* [Description of the task]: Each record must be retyped word for word.

>>>

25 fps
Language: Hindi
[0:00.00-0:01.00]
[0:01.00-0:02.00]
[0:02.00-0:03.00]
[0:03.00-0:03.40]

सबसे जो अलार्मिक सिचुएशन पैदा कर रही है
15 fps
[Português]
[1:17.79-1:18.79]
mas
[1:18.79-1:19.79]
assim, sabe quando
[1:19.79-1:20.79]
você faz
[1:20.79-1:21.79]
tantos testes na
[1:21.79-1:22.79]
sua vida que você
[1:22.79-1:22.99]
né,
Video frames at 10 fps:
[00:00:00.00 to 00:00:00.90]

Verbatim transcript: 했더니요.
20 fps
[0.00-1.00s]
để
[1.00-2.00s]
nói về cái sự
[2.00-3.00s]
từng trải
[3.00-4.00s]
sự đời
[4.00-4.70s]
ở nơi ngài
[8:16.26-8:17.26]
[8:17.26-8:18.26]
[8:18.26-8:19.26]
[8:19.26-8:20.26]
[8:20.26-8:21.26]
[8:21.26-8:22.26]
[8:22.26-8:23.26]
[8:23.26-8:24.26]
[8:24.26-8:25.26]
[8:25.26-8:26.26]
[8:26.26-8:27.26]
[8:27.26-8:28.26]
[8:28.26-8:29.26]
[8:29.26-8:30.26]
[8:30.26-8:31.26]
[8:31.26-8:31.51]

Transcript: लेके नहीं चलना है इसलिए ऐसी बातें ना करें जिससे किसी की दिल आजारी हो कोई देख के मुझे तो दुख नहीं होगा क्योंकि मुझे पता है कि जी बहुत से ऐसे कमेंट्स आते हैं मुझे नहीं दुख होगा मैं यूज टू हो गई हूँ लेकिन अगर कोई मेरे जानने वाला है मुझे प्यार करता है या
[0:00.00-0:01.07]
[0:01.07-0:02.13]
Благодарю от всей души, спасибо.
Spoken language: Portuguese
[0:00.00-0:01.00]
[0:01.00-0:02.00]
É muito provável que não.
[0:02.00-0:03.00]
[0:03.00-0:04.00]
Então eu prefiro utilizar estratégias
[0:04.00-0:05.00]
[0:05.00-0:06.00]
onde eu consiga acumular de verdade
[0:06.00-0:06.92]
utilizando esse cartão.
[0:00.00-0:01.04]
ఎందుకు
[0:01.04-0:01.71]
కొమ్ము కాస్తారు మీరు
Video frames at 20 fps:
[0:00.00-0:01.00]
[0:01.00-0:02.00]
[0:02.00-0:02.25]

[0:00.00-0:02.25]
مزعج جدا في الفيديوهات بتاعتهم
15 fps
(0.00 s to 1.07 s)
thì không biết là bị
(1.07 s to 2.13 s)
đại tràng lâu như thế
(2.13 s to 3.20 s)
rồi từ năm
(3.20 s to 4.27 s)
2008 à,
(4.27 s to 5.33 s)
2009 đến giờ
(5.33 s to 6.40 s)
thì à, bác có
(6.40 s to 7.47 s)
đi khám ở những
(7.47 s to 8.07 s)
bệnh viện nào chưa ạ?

<<<

* [Exercise result]:
25 fps
Language: Hindi
[0:00.00-0:01.00]
[0:01.00-0:02.00]
[0:02.00-0:03.00]
[0:03.00-0:03.40]

सबसे जो अलार्मिक सिचुएशन पैदा कर रही है
15 fps
[Português]
[1:17.79-1:18.79]
mas
[1:18.79-1:19.79]
assim, sabe quando
[1:19.79-1:20.79]
você faz
[1:20.79-1:21.79]
tantos testes na
[1:21.79-1:22.79]
sua vida que você
[1:22.79-1:22.99]
né,
Video frames at 10 fps:
[00:00:00.00 to 00:00:00.90]

Verbatim transcript: 했더니요.
20 fps
[0.00-1.00s]
để
[1.00-2.00s]
nói về cái sự
[2.00-3.00s]
từng trải
[3.00-4.00s]
sự đời
[4.00-4.70s]
ở nơi ngài
[8:16.26-8:17.26]
[8:17.26-8:18.26]
[8:18.26-8:19.26]
[8:19.26-8:20.26]
[8:20.26-8:21.26]
[8:21.26-8:22.26]
[8:22.26-8:23.26]
[8:23.26-8:24.26]
[8:24.26-8:25.26]
[8:25.26-8:26.26]
[8:26.26-8:27.26]
[8:27.26-8:28.26]
[8:28.26-8:29.26]
[8:29.26-8:30.26]
[8:30.26-8:31.26]
[8:31.26-8:31.51]

Transcript: लेके नहीं चलना है इसलिए ऐसी बातें ना करें जिससे किसी की दिल आजारी हो कोई देख के मुझे तो दुख नहीं होगा क्योंकि मुझे पता है कि जी बहुत से ऐसे कमेंट्स आते हैं मुझे नहीं दुख होगा मैं यूज टू हो गई हूँ लेकिन अगर कोई मेरे जानने वाला है मुझे प्यार करता है या
[0:00.00-0:01.07]
[0:01.07-0:02.13]
Благодарю от всей души, спасибо.
Spoken language: Portuguese
[0:00.00-0:01.00]
[0:01.00-0:02.00]
É muito provável que não.
[0:02.00-0:03.00]
[0:03.00-0:04.00]
Então eu prefiro utilizar estratégias
[0:04.00-0:05.00]
[0:05.00-0:06.00]
onde eu consiga acumular de verdade
[0:06.00-0:06.92]
utilizando esse cartão.
[0:00.00-0:01.04]
ఎందుకు
[0:01.04-0:01.71]
కొమ్ము కాస్తారు మీరు
Video frames at 20 fps:
[0:00.00-0:01.00]
[0:01.00-0:02.00]
[0:02.00-0:02.25]

[0:00.00-0:02.25]
مزعج جدا في الفيديوهات بتاعتهم
15 fps
(0.00 s to 1.07 s)
thì không biết là bị
(1.07 s to 2.13 s)
đại tràng lâu như thế
(2.13 s to 3.20 s)
rồi từ năm
(3.20 s to 4.27 s)
2008 à,
(4.27 s to 5.33 s)
2009 đến giờ
(5.33 s to 6.40 s)
thì à, bác có
(6.40 s to 7.47 s)
đi khám ở những
(7.47 s to 8.07 s)
bệnh viện nào chưa ạ?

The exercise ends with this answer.